## La Inagotable Creatividad Financiera y el Axioma de la Similitud
En el fascinante y a menudo predecible periplo de la justicia financiera, de vez en cuando nos encontramos con noticias que, por su familiaridad, casi parecen extraídas de un guion ya conocido. La reciente resolución del Juzgado de Primera Instancia número 5 de L’Hospitalet de Llobregat, que declara nula una cláusula hipotecaria por su asombrosa semejanza con las ya célebres cláusulas suelo, no es la excepción. Resulta casi conmovedor observar cómo la jurisprudencia, guiada por las luces del Tribunal Supremo y del TJUE, sigue desentrañando que aquello que camina como un pato, grazna como un pato y tiene plumas de pato… a menudo es, en efecto, un pato, por mucho que se le cambien las iniciales en el acta de nacimiento.
Esta sentencia, más que una revelación, es un recordatorio amable pero firme de que la creatividad en el sector bancario, especialmente en lo que a redacción de contratos se refiere, es un manantial inagotable. Hemos sido testigos de arquitecturas contractuales que, con la más fina semántica, buscan esquivar el espíritu de la ley mientras, de algún modo, rozan sus límites. El hecho de que un juez de instancia haya tenido que aplicar sentencias de tribunales superiores para dilucidar la naturaleza de una cláusula «similar» a las suelo, nos habla no solo de la complejidad intrínseca de estas figuras, sino también de la denodada labor de nuestros tribunales para recordarnos que la justicia, tarde o temprano, encuentra la esencia detrás de la forma.

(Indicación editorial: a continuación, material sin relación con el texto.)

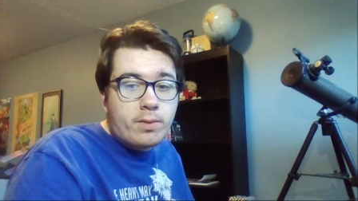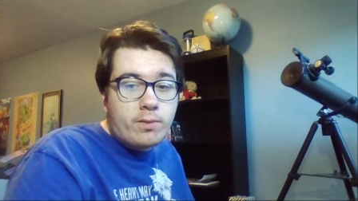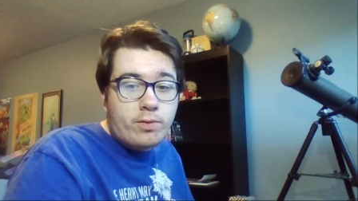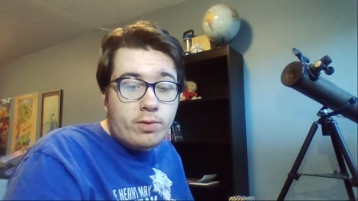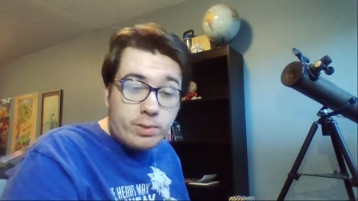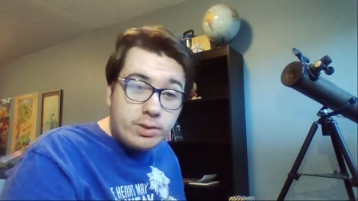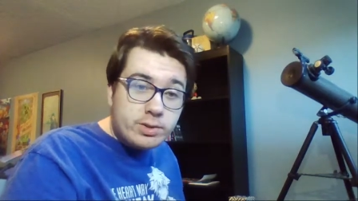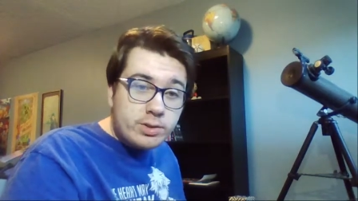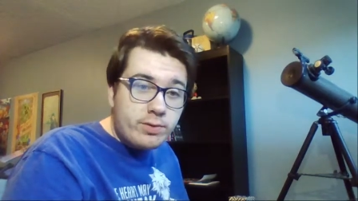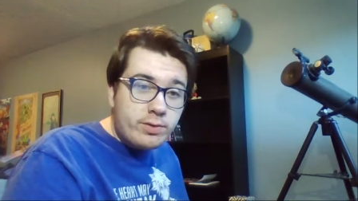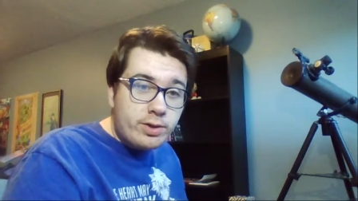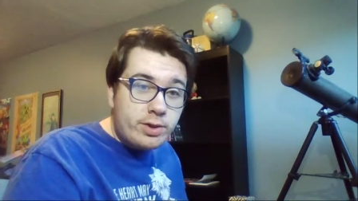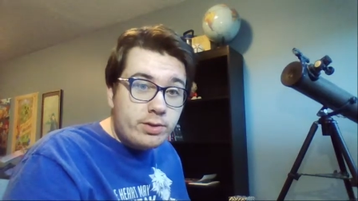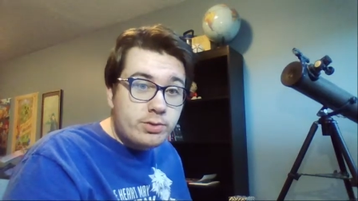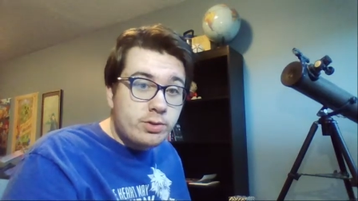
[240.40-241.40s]
for the rest of the
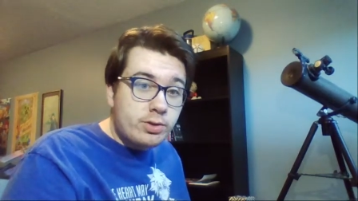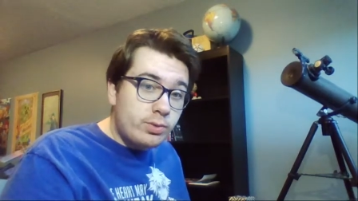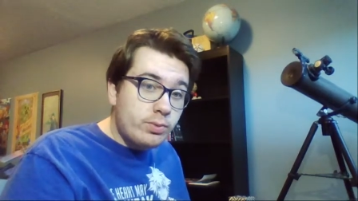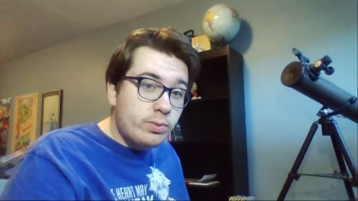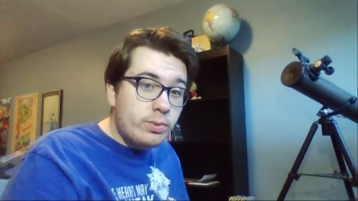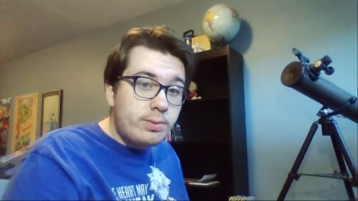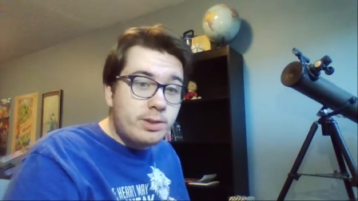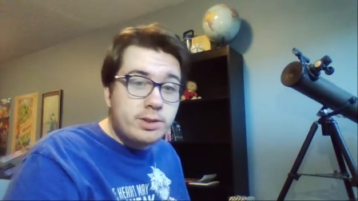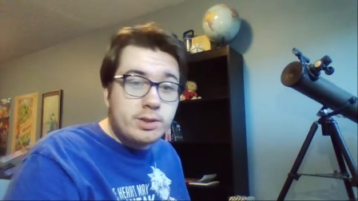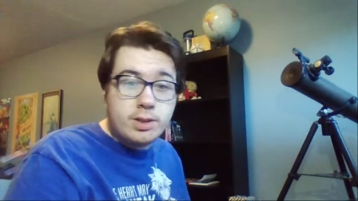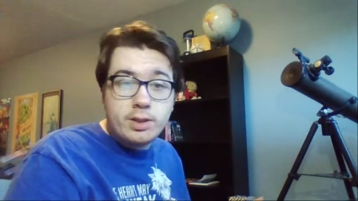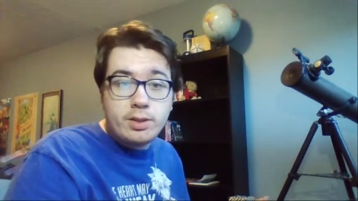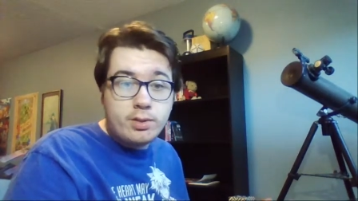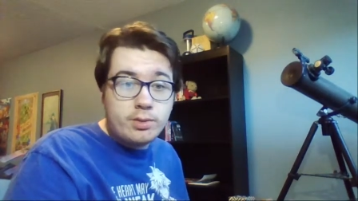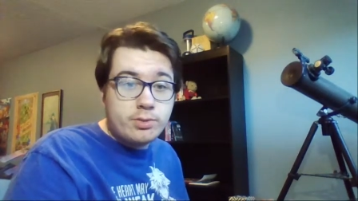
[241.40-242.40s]
videos, you will be
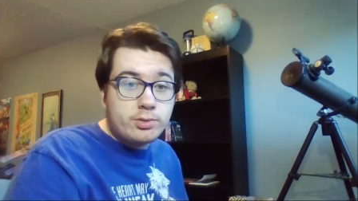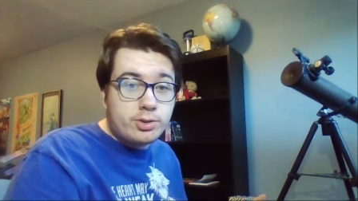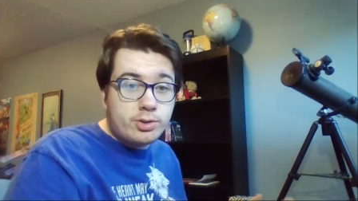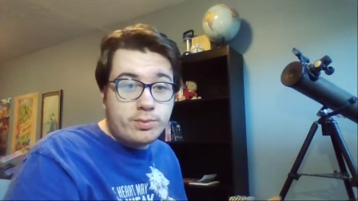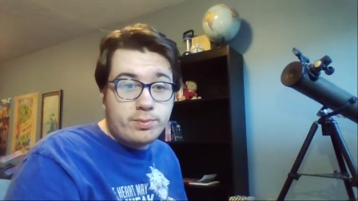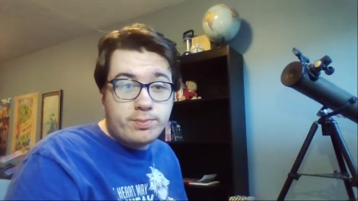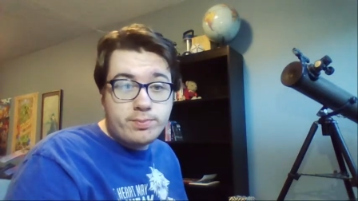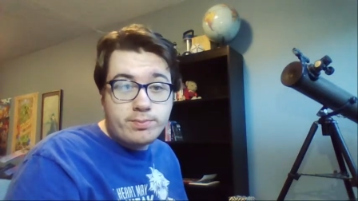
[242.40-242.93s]
seeing those soon.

Así, este nuevo capítulo en la epopeya de las cláusulas abusivas se añade a la biblioteca de precedentes, reafirmando un principio que debería ser tan obvio como el amanecer: la protección del consumidor no es un capricho, sino un pilar fundamental de la contratación. Es casi poético pensar en la paciencia con la que el sistema judicial, paso a paso, sentencia a sentencia, va cerrando el cerco a cada ingeniosa variación sobre un mismo tema. Un trabajo infatigable que, sin duda, genera una seguridad jurídica envidiable… al menos para el que tiene la razón.
En definitiva, celebramos con una sonrisa esta nueva confirmación de que la rueda de la justicia, aunque a veces gire con cierta parsimonia, termina por aplastar lo que se le interponga. Y mientras tanto, no podemos sino aguardar con expectación la próxima manifestación de esta creatividad sin límites, seguros de que nuestra acrisolada jurisprudencia, con su ya probada perspicacia, sabrá desentrañar el corazón de cada nueva invención. Un entretenimiento que, a fin de cuentas, nos sale un poco caro a todos, pero que nos mantiene alerta.